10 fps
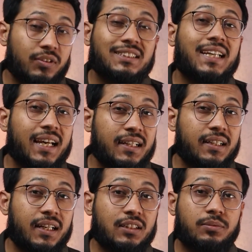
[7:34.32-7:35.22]
which can
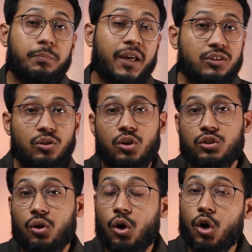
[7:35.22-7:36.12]
increase based
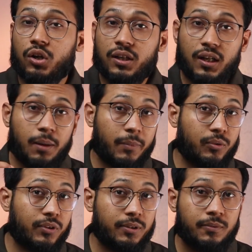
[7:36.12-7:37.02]
on your order
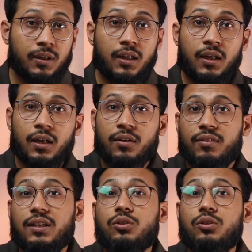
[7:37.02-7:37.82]
amount. With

» **Work instructions**
Each record must be quoted in full and exactly. Do not include the pictures.

» **Task solution**
10 fps
[7:34.32-7:35.22]
which can
[7:35.22-7:36.12]
increase based
[7:36.12-7:37.02]
on your order
[7:37.02-7:37.82]
amount. With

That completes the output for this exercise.